══ SUPPLIED MATERIAL
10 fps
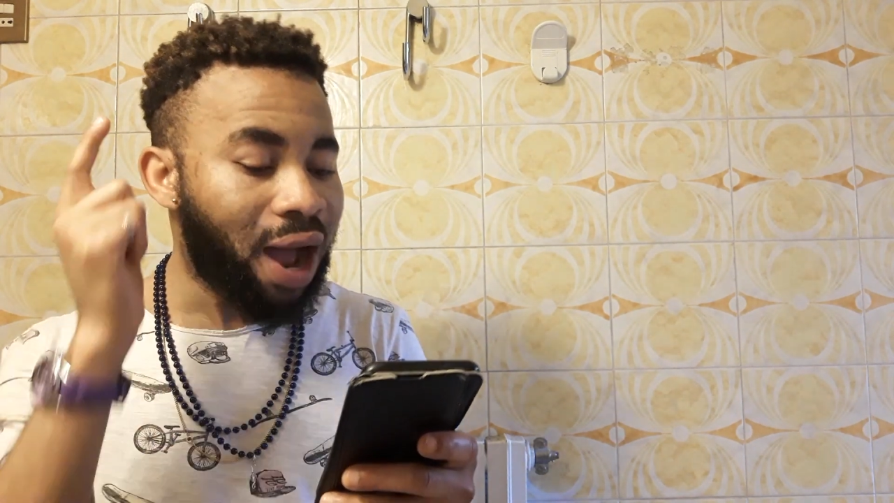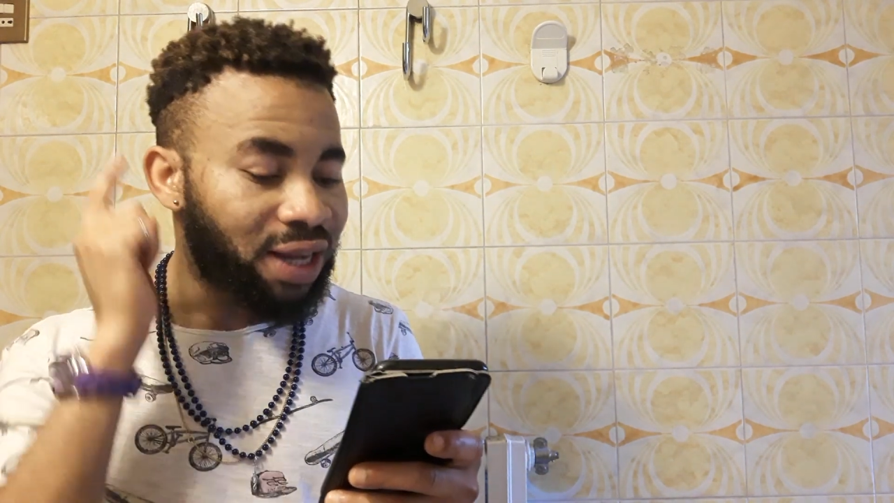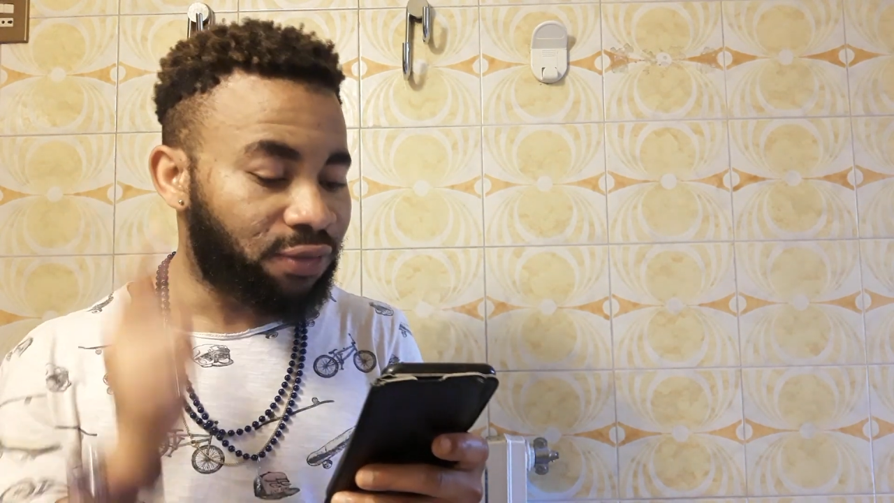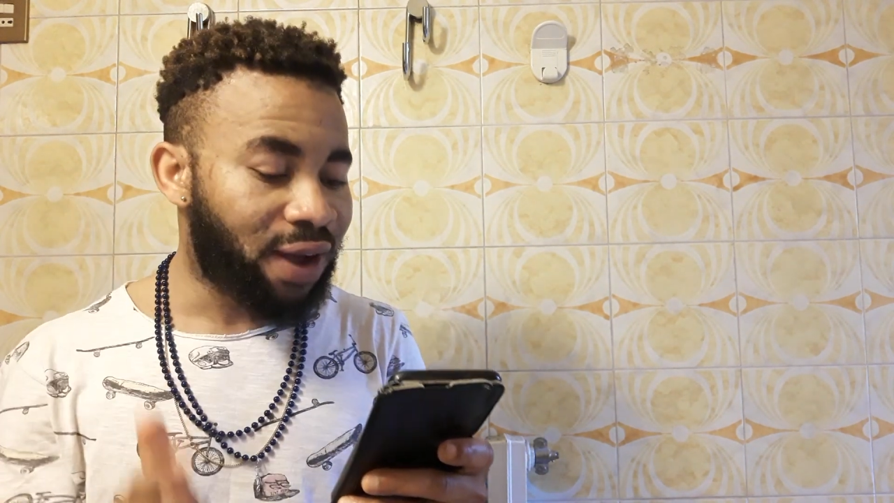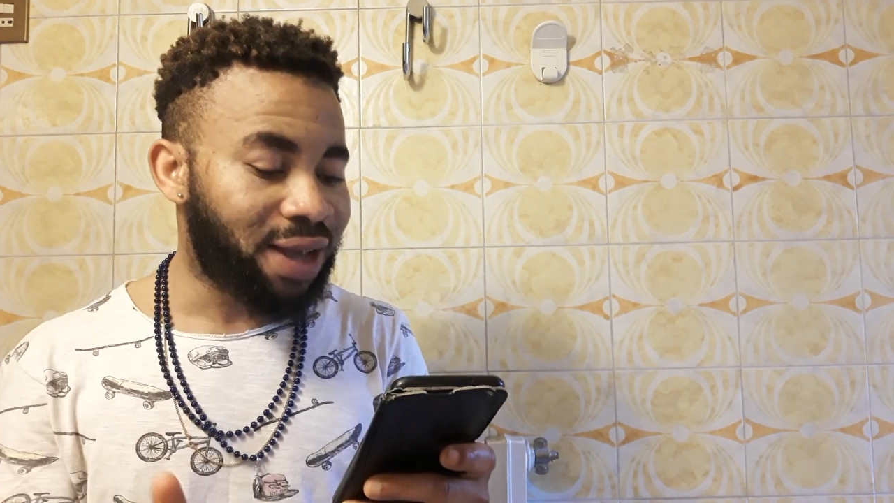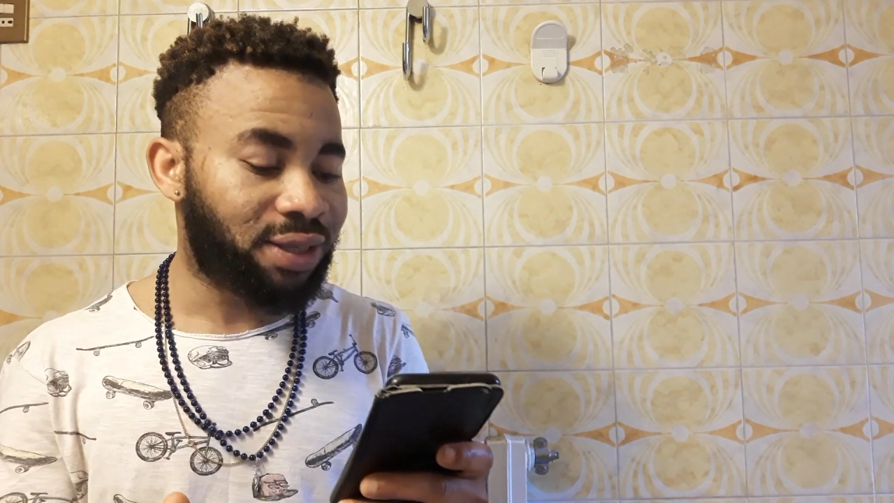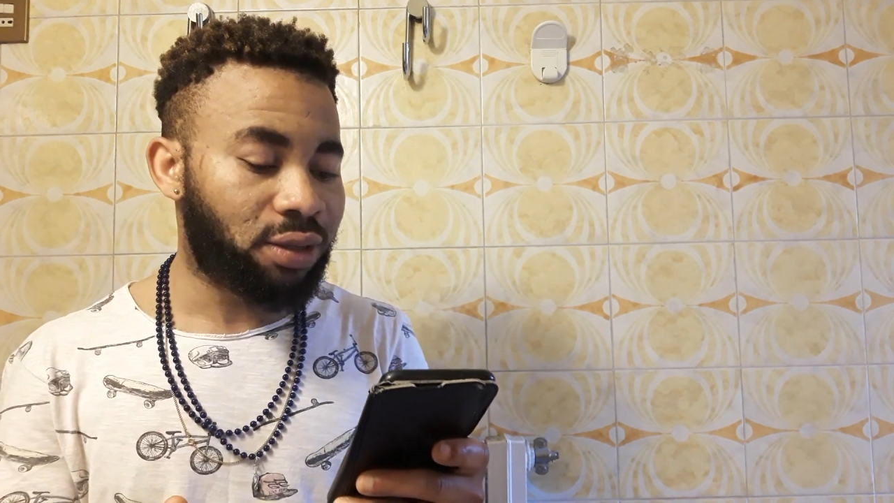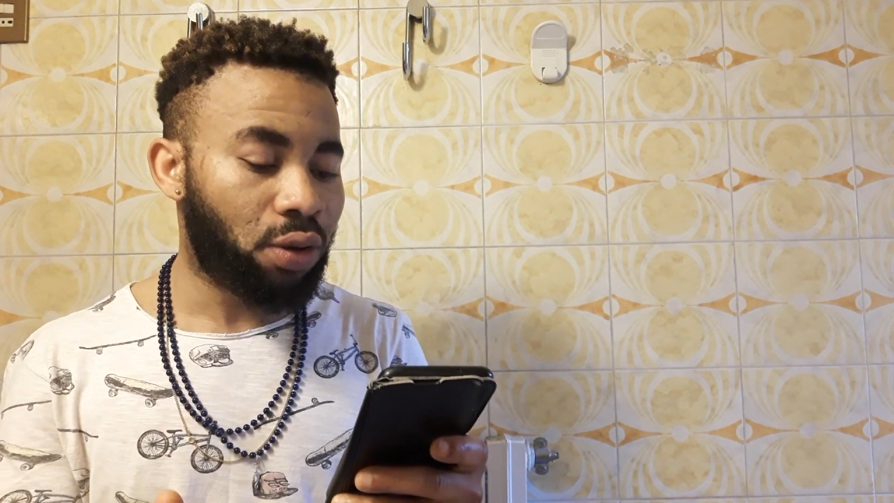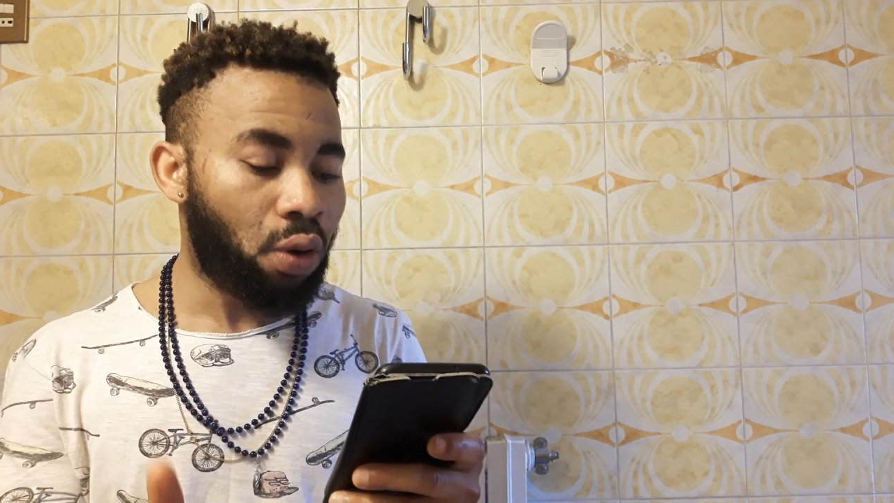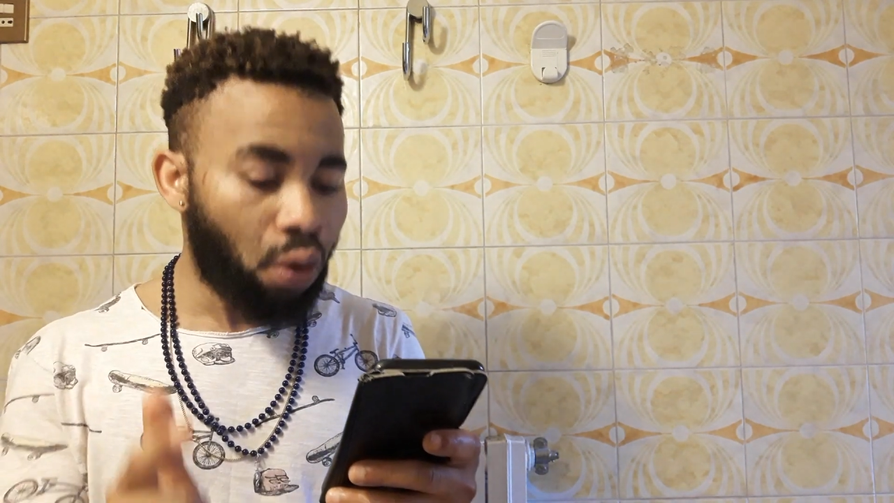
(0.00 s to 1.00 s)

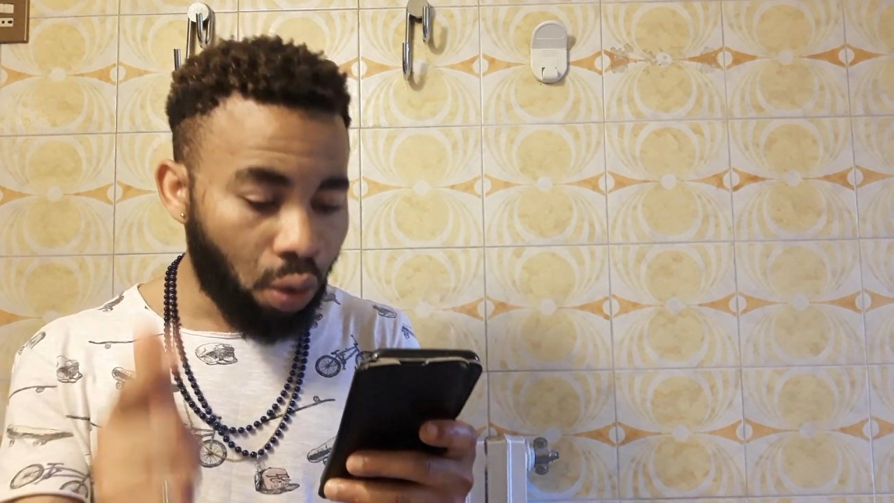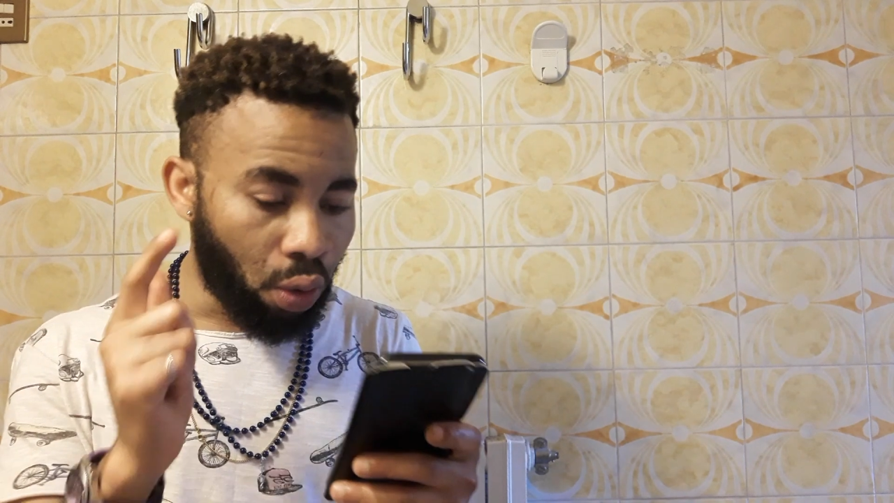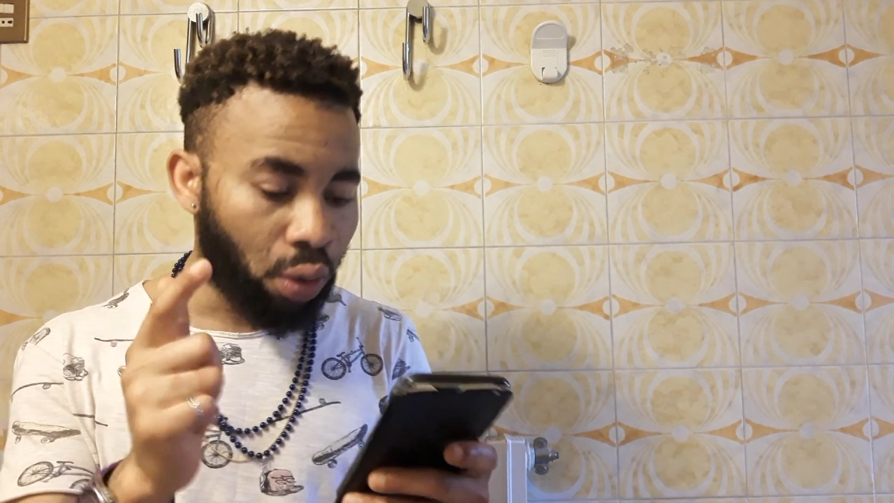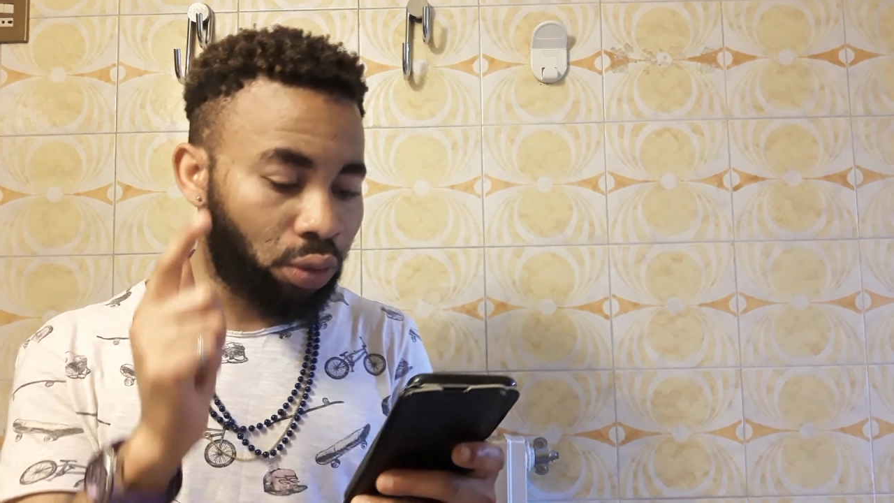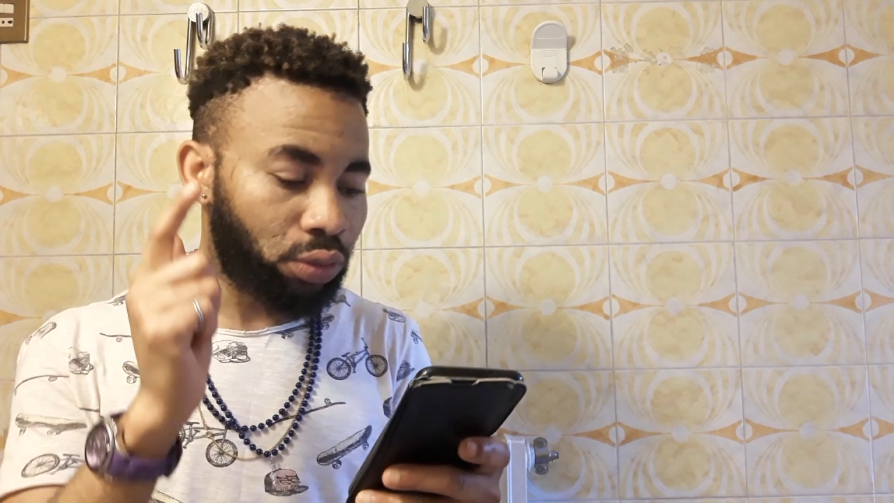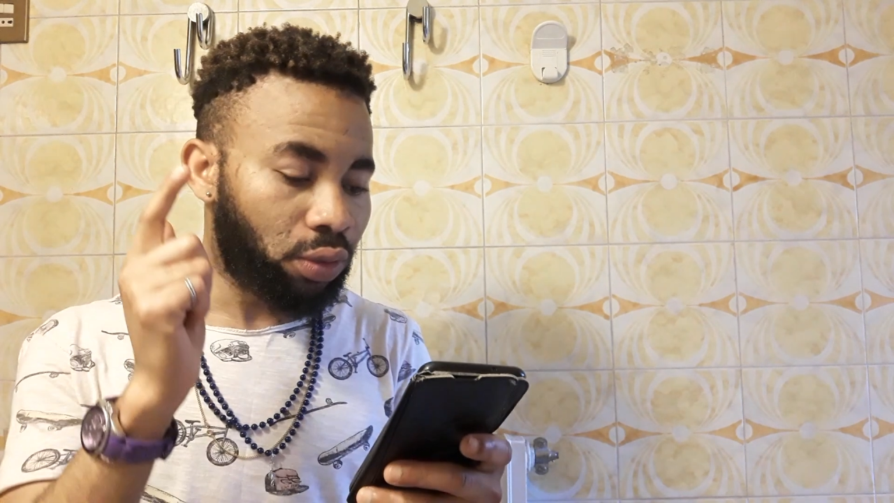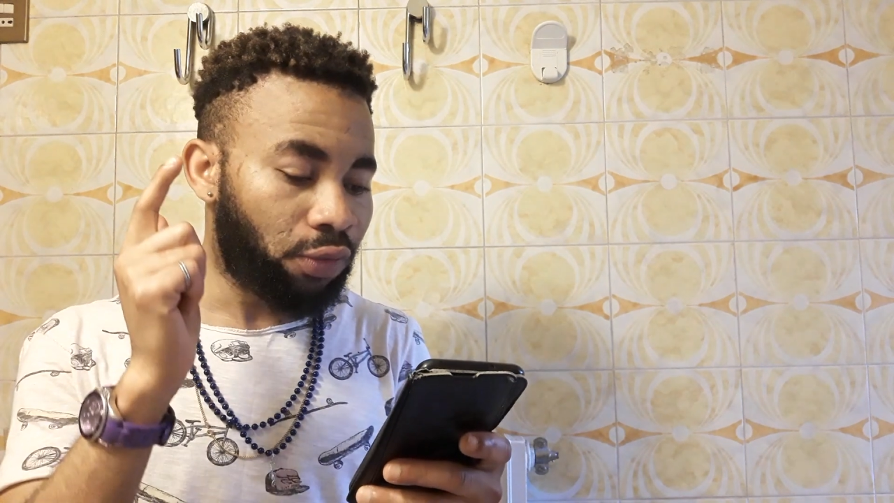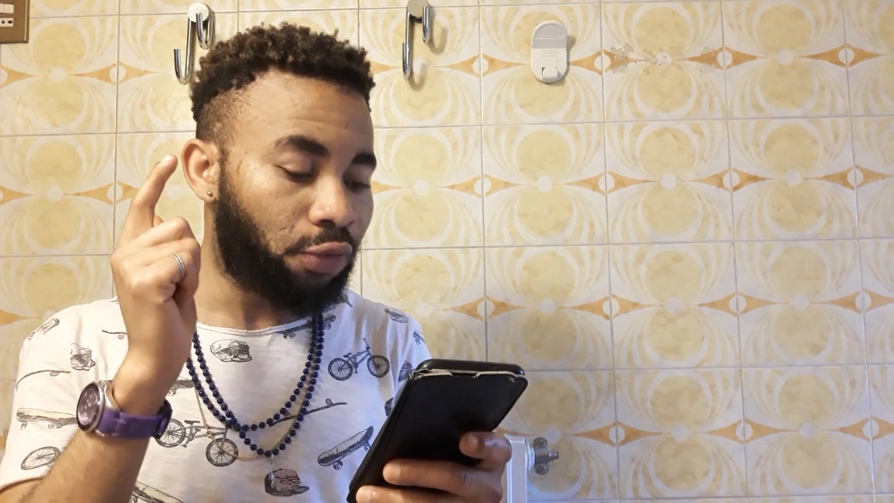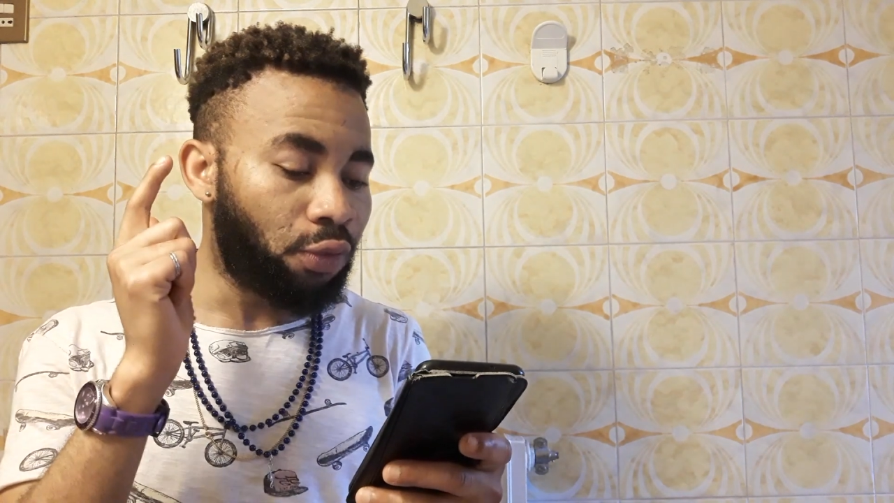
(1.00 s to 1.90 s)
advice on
════
══ SUPPLIED MATERIAL
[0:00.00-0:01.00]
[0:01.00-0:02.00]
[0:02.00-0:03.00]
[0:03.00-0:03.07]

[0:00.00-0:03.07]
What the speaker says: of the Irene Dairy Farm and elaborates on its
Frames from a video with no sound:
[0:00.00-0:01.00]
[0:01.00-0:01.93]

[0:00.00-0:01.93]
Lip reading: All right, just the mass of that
════
## WHAT TO DO
Take exactly the lines from the one containing "What the speaker" through the one containing "Lip reading: All right, just the mass of that" in the data above, and output them with nothing added.

## SOLVED PROBLEM
What the speaker says: of the Irene Dairy Farm and elaborates on its
Frames from a video with no sound:
[0:00.00-0:01.00]
[0:01.00-0:01.93]

[0:00.00-0:01.93]
Lip reading: All right, just the mass of that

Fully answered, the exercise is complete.